L’humain peut adopter deux postures : l’une enregistre les variations du monde extérieur, l’autre examine l’état de son évolution mentale. En termes psychologiques, l’homme d’action se confronte au philosophe. Mais cette figure est une caricature puisque le matériau du philosophe est d’abord le concret tandis que le projet de l’homme d’action émane toujours d’un dispositif abstrait. D’ailleurs, cette confrontation est signe de désastre puisque l’action pure est la pulsion effrénée de la volonté, tandis que l’idée même de « pensée sans corps » est une absurdité puisqu’elle sort du champ existentiel de l’humain. Pourtant, le langage commun fait le jeu de cette dichotomie en parlant ironiquement du grand écart entre « celui qui prend la vie à pleins bras » et « celui qui n’a pas les pieds sur terre ».
Force est alors de constater chez l’humain l’ignorance de sa propre nature, quand il use de sa Raison comme Monsieur Jourdain de sa prose. Sans doute est-ce un processus naturel, puisque la matière qui se rencontre et invente de nouvelles combinaisons, affirme ses créations en les menant à l’existence, dans la mesure où leur forme est cohérente et donc viable. Dans ce mouvement, on peut considérer que le type humain n’est pas encore abouti et reste hypothétique tant qu’il ne cherche pas à maîtriser les forces qui s’essaient à se former en lui.
L’enquête du sens peut profiter encore de l’étymologie. En grec, eidos est l’aspect extérieur, la forme du corps et par extension nécessaire au pouvoir mental, la représentation dans l’esprit, l’idée. Cet objet psychique cherche à se concrétiser, c’est l’eidolon qui est la représentation des traits, l’image. Mais si pour cette racine verbale eid cohabitent le sens de voir de ses yeux avec celui de se représenter par la pensée, le sens abstrait s’impose quand le mot indique la possibilité pour cet objet imaginaire d’être un simulacre, un fantôme ou une image réfléchie dans l’eau. Quand eidolon signifie l’image d’un dieu, les deux pouvoirs physique et psychique sont combinés.
Mais en grec ancien, eidolon n’est encore l’idole qu’au sens de déité. L’idolâtrie est simplement le culte des idoles. Pour dénoncer un comportement dévoyé vis à vis de ces objets psychiques, on associe le terme qui annonce la folie : l’idelomania est un culte passionné qui investit le regard adorateur sur l’image matérielle de la déité. Dans cette attitude, le pouvoir psychique est anéanti, l’imaginaire pétrifié, la conscience obnubilée par la force matérielle.

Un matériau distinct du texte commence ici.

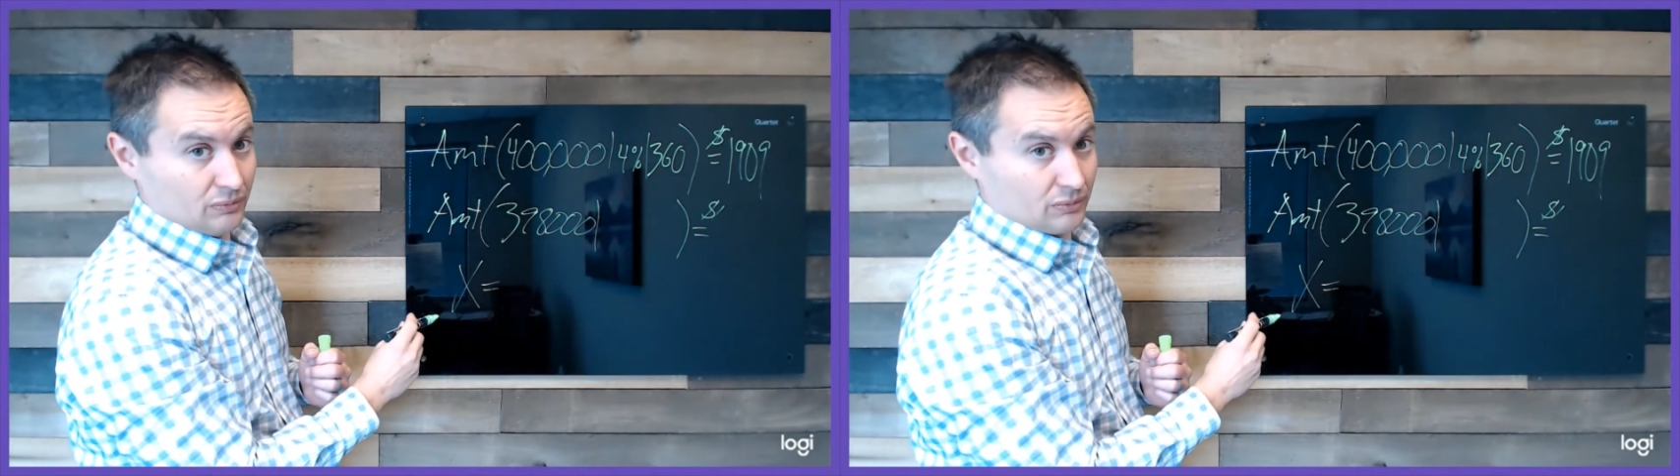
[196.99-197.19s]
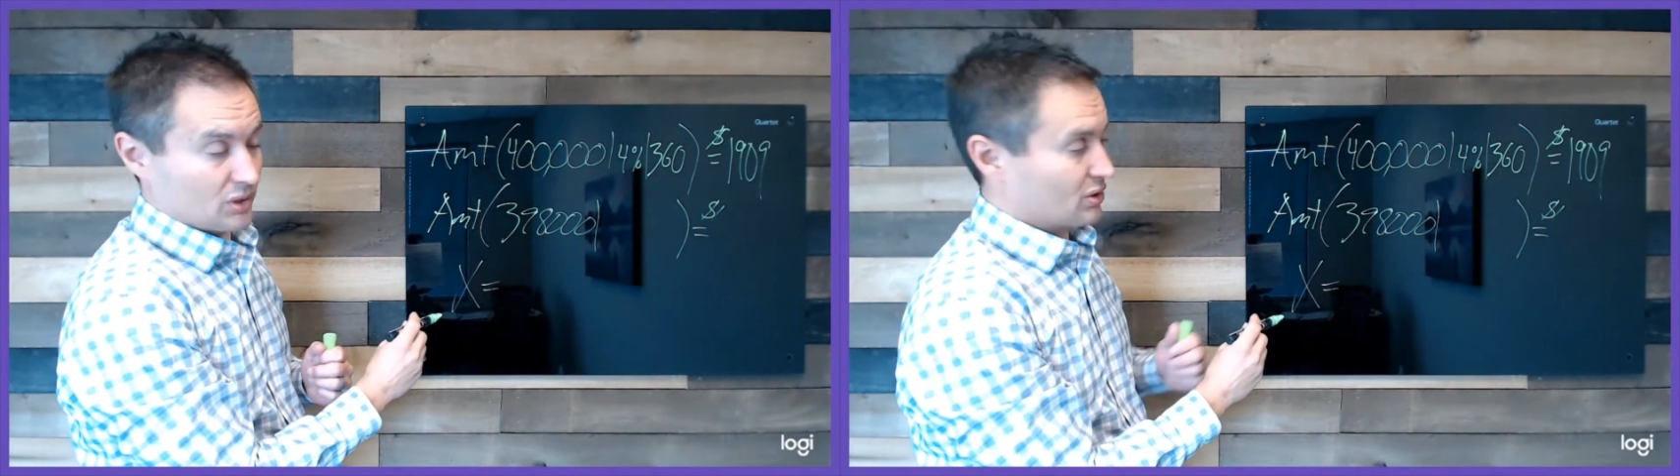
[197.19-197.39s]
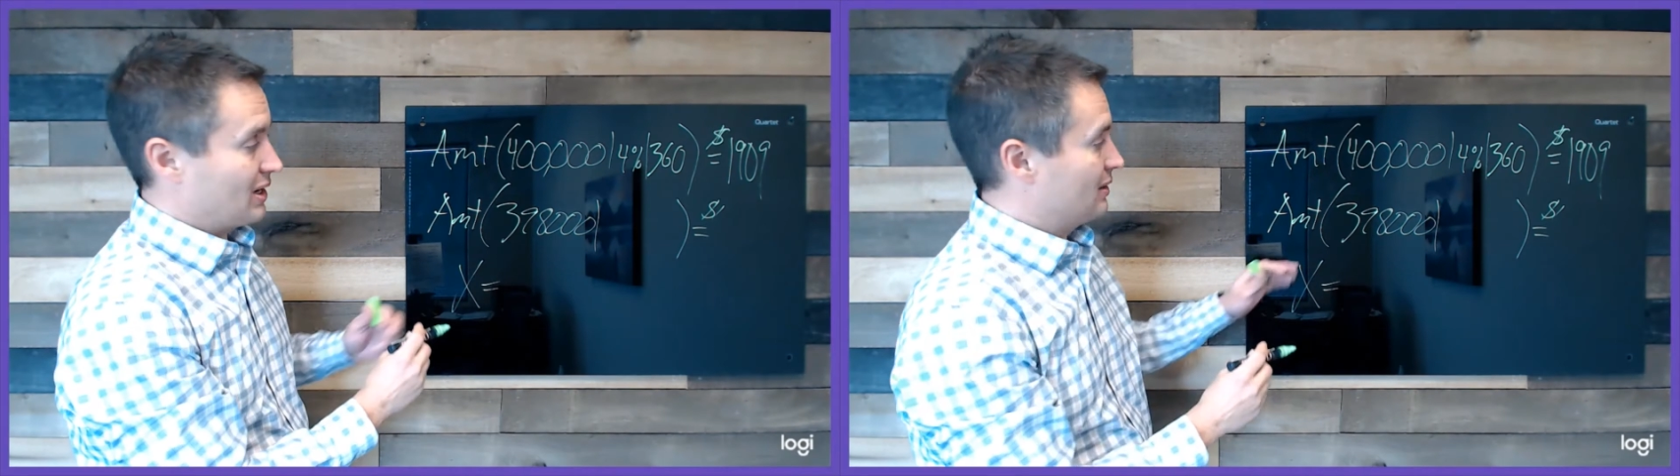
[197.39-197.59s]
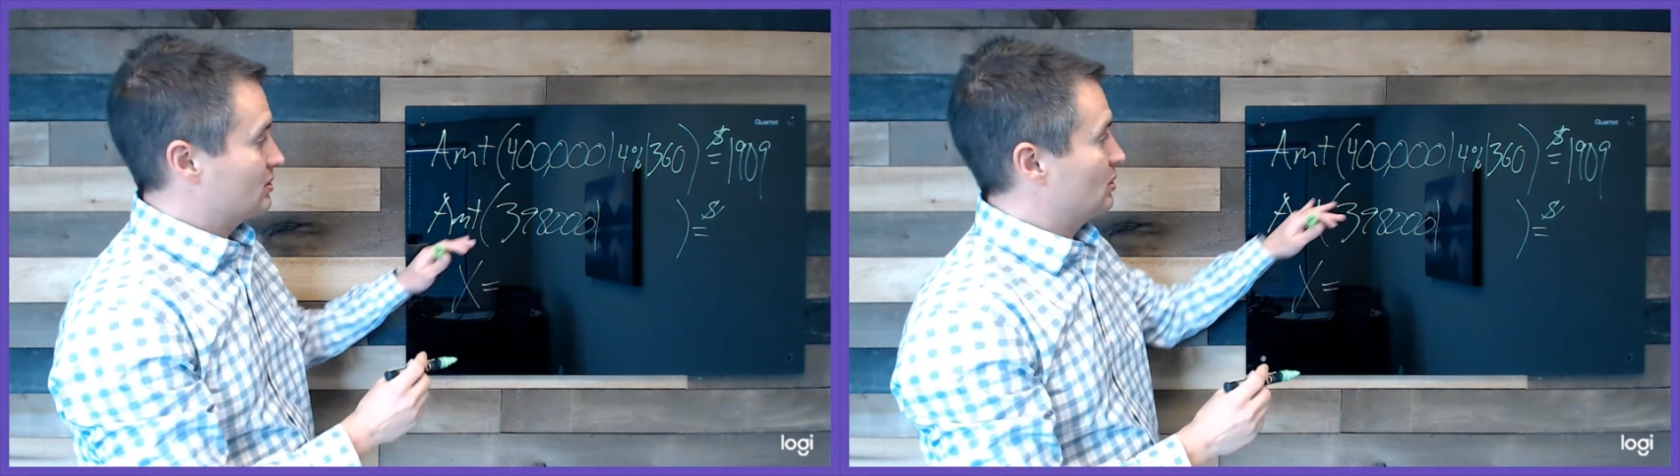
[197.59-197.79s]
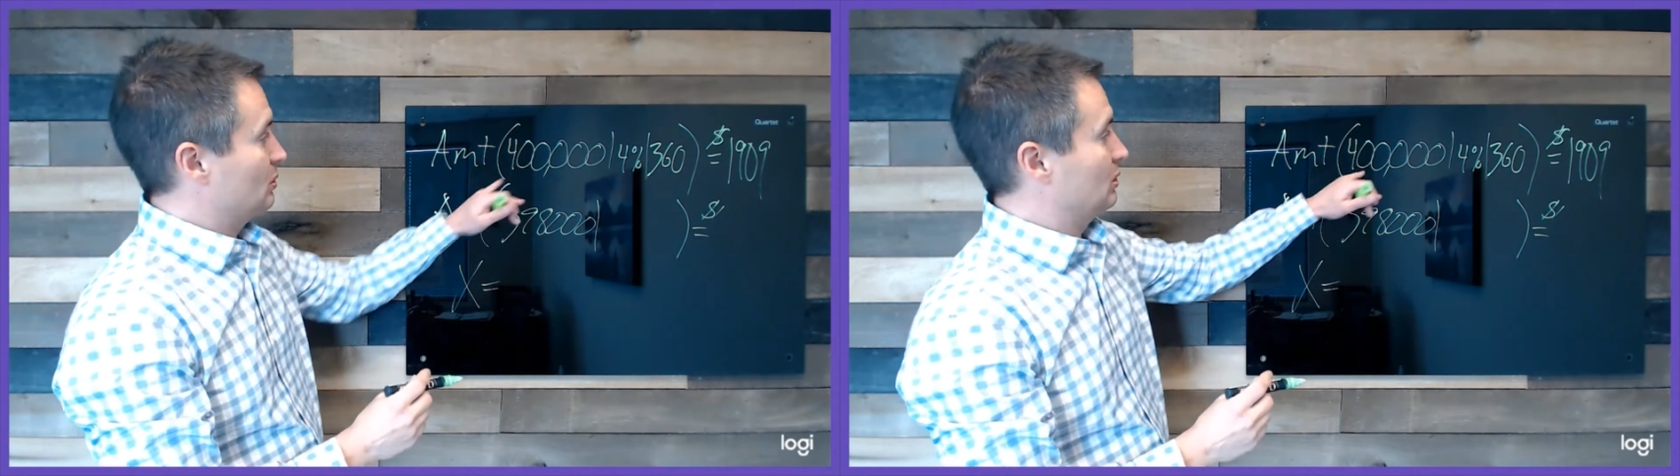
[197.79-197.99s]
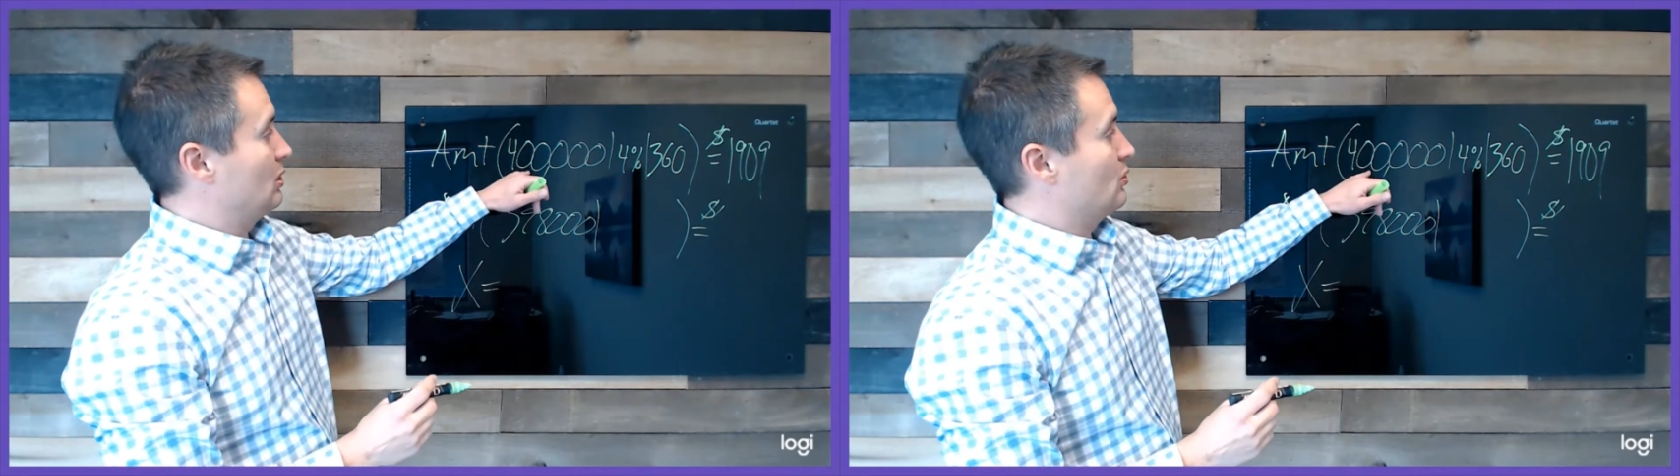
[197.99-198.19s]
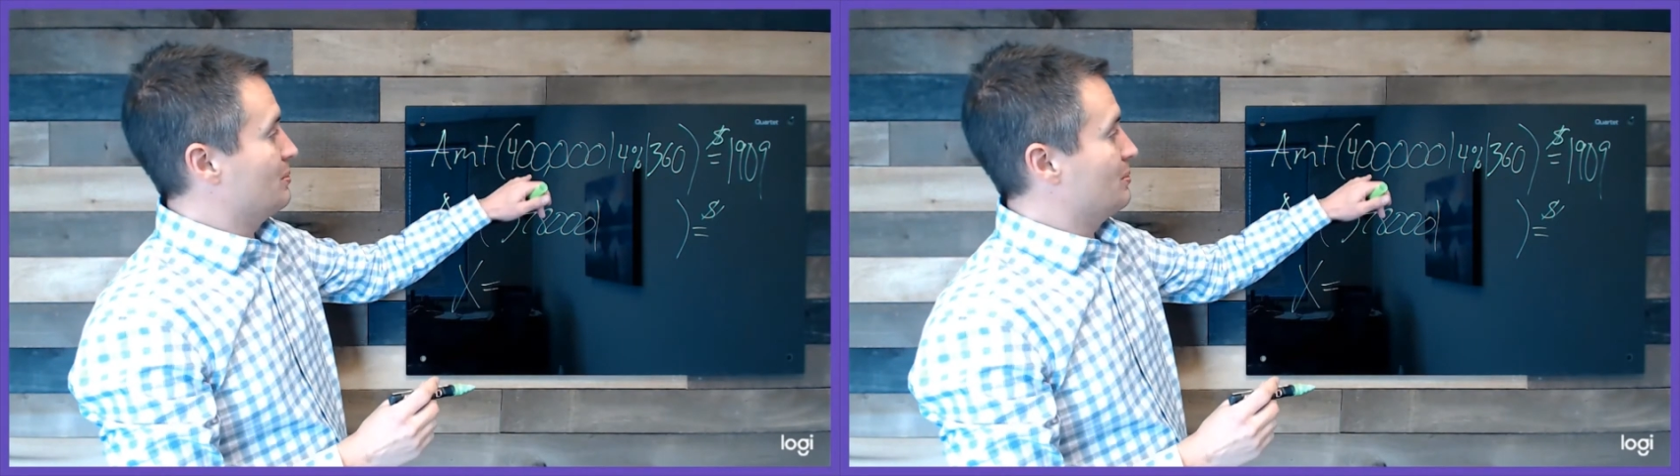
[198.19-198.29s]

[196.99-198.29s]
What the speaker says: Okay, so loan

Dans ce drame sémantique, on peut lire celui du psychisme humain. La conscience individuelle est logée dans un corps qui la détermine. La fonction cérébrale acquiert une aptitude à produire des mouvements qui ne sont pas seulement liés aux réactions physiques. Ce pouvoir psychique est pourtant utilisé pour subvenir aux besoins du corps. Il peut advenir alors que les objets psychiques soient confondus avec des substances matérielles. La puissance qui peut organiser la matière se laisse impressionner par les seuls caractères physiques. Le pouvoir qui donne forme au possible devient soumis au charme de l’apparence. L’aptitude à concevoir l’in-fini se met en posture d’obéir à la créature finie.
Le logos est l’exercice spécifiquement humain qui transpose en un signe physique, visuel ou sonore, la puissance de virtualité psychique. Dans l’idéologie, le logos inverse son usage en réifiant sa source et son origine. La puissance d’agir est bloquée sur les qualités matérielles de cette créature psychique chosifiée.
La conséquence de cette inversion est un état morbide et mortifère. L’idéologie est la négation de l’invention évolutive qu’est l’humain. L’idéologie castre l’individu de l’aventure de sa liberté.